A/N: Hello guys, hopefully another story about detox isn't too repetitive for you all! I just really wanted to write both and this is the order they came out of my head in. Thanks to JackslovesHilson for betaing (being a beta for?) this story! I hope you enjoy and please let me know if you like or dislike this story or any elements of it.

He was still in shock. It hadn't been real. The detox, Cuddy, Amber...none of it. After all he had lost, his grip on reality was the last thing he ever expected to go.

Wilson drove in silence while House took his last dose of Vicodin before arriving; possibly his very last. Wilson looked disapproving, but didn't say anything. Frankly, he was surprised his friend hadn't jumped from the car, or yelled that this was all a cruel joke. But he didn't. He sat catatonic in the passenger seat, looking out the window forlornly. Wilson reached over and put a hand on his arm.

"House. You're doing the right thing."

House didn't answer, just kept staring out the window and tapping his fingers on the armrest.

Wilson pulled up at the clinic.

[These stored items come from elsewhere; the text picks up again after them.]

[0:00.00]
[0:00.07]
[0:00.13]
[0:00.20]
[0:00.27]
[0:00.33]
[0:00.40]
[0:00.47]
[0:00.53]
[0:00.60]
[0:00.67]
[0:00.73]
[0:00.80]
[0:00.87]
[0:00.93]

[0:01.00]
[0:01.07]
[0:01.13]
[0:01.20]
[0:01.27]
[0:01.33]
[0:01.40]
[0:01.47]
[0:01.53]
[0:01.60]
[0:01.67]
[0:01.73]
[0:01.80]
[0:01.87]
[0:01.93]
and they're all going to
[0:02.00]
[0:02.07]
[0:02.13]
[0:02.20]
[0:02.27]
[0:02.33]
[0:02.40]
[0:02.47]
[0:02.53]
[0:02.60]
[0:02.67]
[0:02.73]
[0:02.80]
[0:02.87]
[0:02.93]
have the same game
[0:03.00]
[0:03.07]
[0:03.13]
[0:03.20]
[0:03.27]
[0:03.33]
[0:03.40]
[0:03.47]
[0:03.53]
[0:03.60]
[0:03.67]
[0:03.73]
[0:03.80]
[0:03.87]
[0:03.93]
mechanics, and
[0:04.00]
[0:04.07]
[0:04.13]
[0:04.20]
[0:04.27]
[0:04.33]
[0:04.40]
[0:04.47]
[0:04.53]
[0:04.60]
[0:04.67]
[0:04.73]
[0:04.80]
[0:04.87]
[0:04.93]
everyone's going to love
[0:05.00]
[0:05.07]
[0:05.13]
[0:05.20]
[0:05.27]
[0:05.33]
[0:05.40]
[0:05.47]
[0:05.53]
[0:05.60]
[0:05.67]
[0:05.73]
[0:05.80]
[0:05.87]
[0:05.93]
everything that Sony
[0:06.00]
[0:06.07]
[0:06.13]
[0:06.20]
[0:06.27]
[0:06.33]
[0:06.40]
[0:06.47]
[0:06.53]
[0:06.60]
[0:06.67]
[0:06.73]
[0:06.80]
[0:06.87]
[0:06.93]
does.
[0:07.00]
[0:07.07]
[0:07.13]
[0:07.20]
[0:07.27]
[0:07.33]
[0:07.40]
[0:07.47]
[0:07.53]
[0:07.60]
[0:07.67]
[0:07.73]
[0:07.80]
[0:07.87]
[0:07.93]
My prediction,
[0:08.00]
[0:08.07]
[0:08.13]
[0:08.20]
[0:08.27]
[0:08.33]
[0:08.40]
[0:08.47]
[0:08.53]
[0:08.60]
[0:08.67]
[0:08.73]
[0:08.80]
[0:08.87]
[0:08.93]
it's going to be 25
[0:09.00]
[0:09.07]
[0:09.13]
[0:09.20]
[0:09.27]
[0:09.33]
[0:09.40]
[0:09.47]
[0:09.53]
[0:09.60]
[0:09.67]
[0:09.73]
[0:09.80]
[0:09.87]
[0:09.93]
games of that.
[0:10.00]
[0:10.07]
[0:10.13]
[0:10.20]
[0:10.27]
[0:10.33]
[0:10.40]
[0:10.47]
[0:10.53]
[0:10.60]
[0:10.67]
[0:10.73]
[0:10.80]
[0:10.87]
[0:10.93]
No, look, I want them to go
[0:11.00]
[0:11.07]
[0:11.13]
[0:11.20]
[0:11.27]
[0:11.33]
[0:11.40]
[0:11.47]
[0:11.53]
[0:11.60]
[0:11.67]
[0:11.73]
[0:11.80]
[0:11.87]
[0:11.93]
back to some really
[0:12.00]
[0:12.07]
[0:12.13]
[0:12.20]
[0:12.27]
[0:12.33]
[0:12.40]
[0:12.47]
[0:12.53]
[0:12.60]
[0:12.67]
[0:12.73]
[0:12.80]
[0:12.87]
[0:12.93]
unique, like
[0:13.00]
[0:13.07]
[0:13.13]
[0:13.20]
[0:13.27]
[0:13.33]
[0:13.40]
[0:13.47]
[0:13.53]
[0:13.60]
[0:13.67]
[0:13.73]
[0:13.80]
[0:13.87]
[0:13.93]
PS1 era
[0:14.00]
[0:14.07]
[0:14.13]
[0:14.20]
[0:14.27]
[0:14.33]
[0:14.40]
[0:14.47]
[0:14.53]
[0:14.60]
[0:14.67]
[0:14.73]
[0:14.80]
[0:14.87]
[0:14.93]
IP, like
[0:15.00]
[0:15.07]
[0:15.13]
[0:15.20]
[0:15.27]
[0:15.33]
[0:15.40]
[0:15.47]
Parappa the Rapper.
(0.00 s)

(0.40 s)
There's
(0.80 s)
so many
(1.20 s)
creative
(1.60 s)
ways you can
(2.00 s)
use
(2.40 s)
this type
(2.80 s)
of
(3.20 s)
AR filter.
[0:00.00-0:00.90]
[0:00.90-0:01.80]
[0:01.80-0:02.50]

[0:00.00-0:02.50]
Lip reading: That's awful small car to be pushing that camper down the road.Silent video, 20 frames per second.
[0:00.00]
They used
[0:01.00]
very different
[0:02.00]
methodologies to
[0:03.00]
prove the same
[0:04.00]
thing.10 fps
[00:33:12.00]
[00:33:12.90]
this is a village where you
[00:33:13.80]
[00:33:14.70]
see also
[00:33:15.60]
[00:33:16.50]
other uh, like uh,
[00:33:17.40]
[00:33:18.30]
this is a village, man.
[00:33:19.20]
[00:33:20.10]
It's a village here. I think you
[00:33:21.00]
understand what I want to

Mayfield Drug Rehabilitation and Behavioral Health. Wilson turned to House, who had been quiet the whole ride there. "You ready?"

"No," he said softly.

"Do you want me to come in with you?"

"Whatever."

Wilson helped him out of the car and handed him his cane out of the back seat. The man took it and started limping slowly to the entrance of the facility. Wilson followed, noting the unsteadiness in his gait and the shake of his left hand. He was nervous. Wilson tried to remember when he had seen House nervous-not the MCATs, not in surgery, and certainly never in during a case. He was calm, but there was always a storm of emotions brewing underneath the tough exterior. That storm was coming to the surface now.

Wilson got to the desk first. "I'm here to check in Gregory House. I'm his physician, Dr. James Wilson." They had agreed that Wilson would check House in under physician supervision because House said if he checked himself in he wouldn't be able to stop himself from leaving.

The woman at the desk smiled. "Alright, I'll have both of you fill out some paperwork, and then we can get you processed, Mr. House."

"Doctor," House snapped, glaring at the receptionist.

"I'm sorry; Dr. House. We'll do a physical and some blood tests and then get you set up in a room."

House sighed and sat heavily in a waiting room chair, filling out the paperwork soullessly. Usually, he'd make up a fake name or write in the wrong information, but he couldn't muster the energy today. He could feel Wilson looking over his shoulder to make sure he didn't do his usual paperwork ruse. He was actually slightly saddened when he saw that House had filled out the paperwork normally. He wanted to hold House's hand and tell him that it was OK, that he didn't have to do this. But he couldn't. Instead, he took House's clipboard and his own up to the desk and handed them to the receptionist, who called House back to one of the examination rooms.

"Do you want me to go?" Wilson asked. House nodded. He gave his friend's limp hand a final squeeze and left.